Page MenuHomePhabricator

Not Safe for Work (NSFW) media Classifier for Wikimedia Commons
Closed, ResolvedPublic

Description

Brief summary

Wikimedia Commons is an online repository of free-use images, sounds, other media, and JSON files. Anyone can upload media to the Commons portal. The uploads are moderated by members and volunteers of the foundation manually. This project aims to build a classifier that can flag NSFW images/media for review.

Upon successful completion of this internship, the intern would have designed, implemented and tested a machine learning model that would be able to classify image and video media as SFW or NSFW with a high accuracy.

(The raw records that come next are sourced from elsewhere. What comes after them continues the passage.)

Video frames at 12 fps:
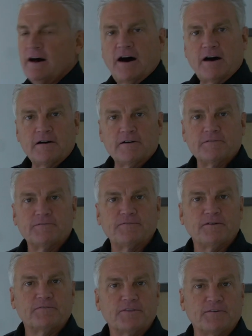
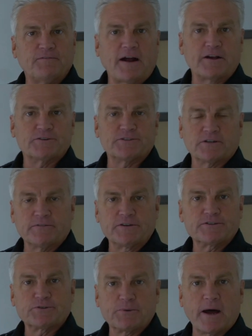of the fire
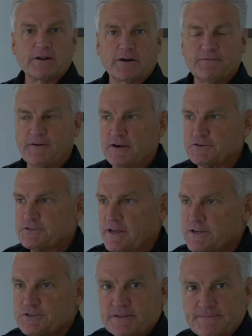service throughout our fire
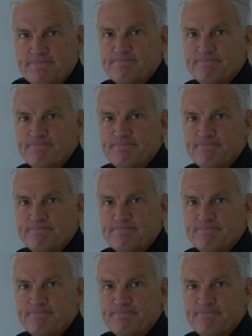station.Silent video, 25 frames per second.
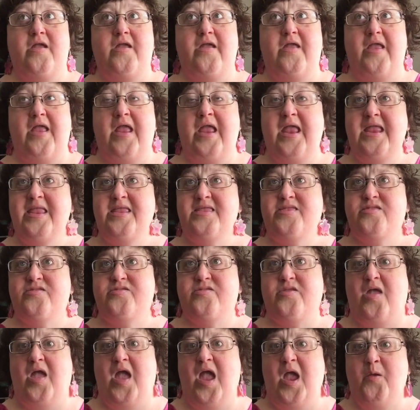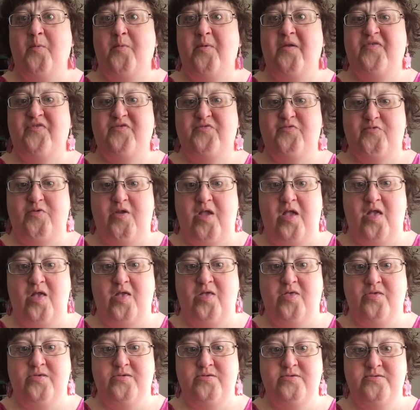Highway Through
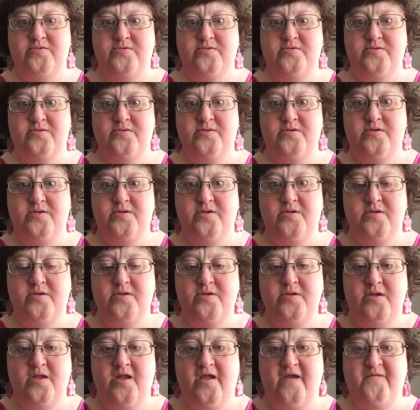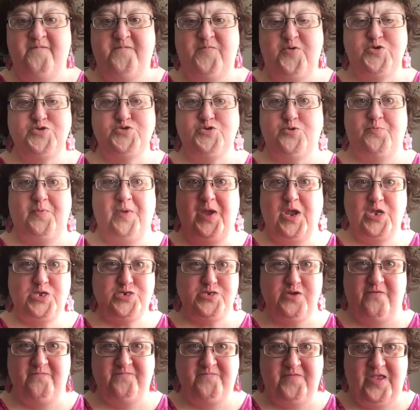Hell official page
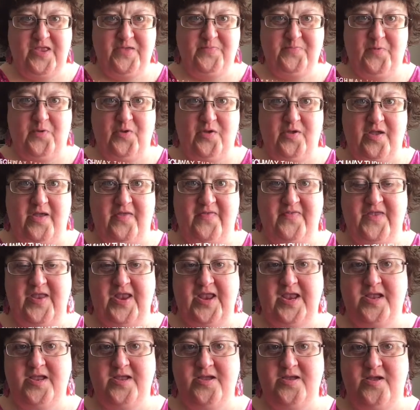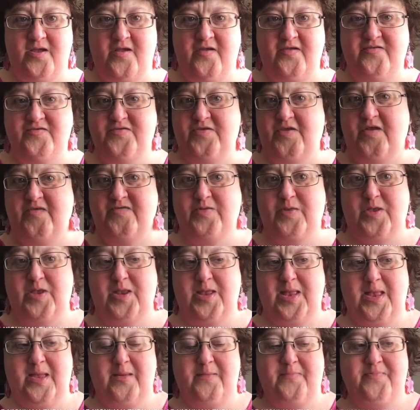on Facebook, I think. I have to
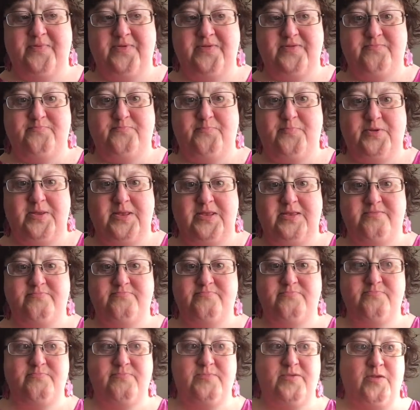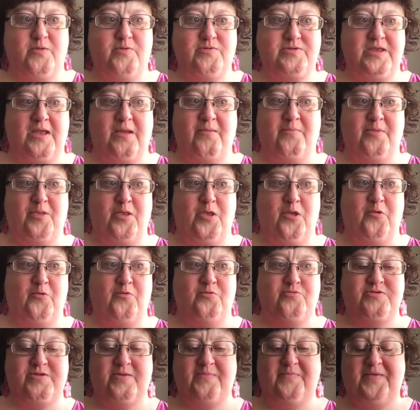look it up and put it, you know, down below
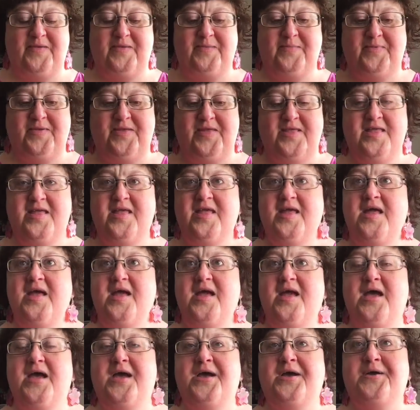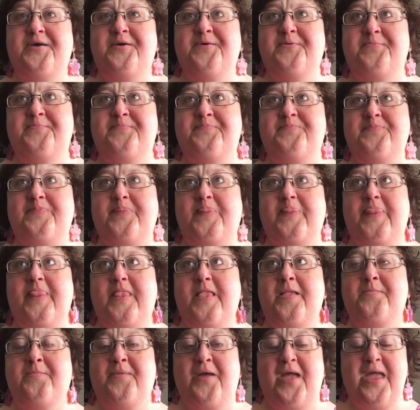or something. But I
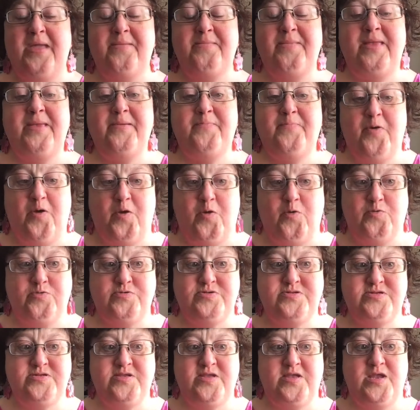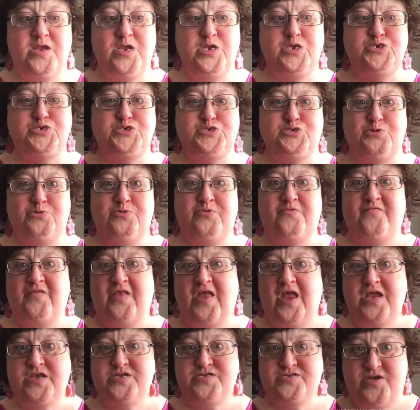had made a post in June of
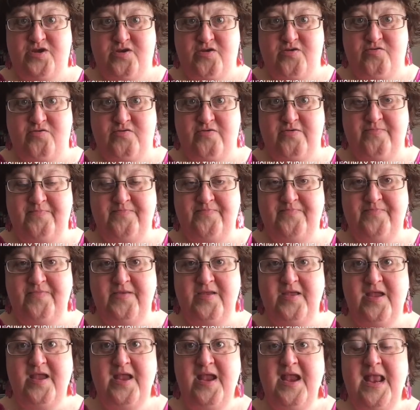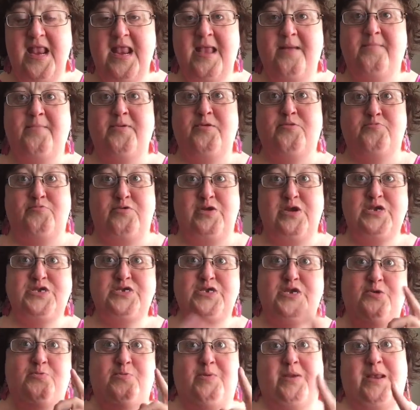last year. And I'm going to read
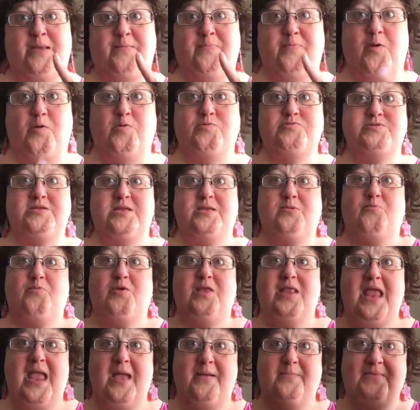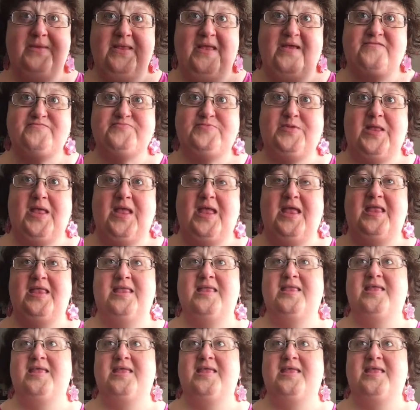to you what I posted and what happened after that.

They would also be given the chance to deploy the model to WIkimedia test and production servers. Further, they would build a data processing pipeline and an API for the model.

Since this is a scratch project, applicants are required to do some research initially. A basic comparison of the existing NSFW classifiers along with their computational requirements is required. All applicants are expected to read various research papers, and draw comparisons between them.
They are expected to come up with a report detailing their research, the various options that can be used to implement the model and what they are proposing to do if they are selected. This report should also detail implementational methods and procedures.

Skills required

  • Python
  • Tensorflow / PyTorch for model creation
  • Flask / Django / FastAPI for the API

Possible mentor(s)

@Abbasidaniyal @Chtnnh

Micro Tasks

These are the tasks that Outreachy aspirants for Round 21 are expected to do during the contribtion period. Applicants are required to complete atleast one of the tasks in order to be eligible for selection.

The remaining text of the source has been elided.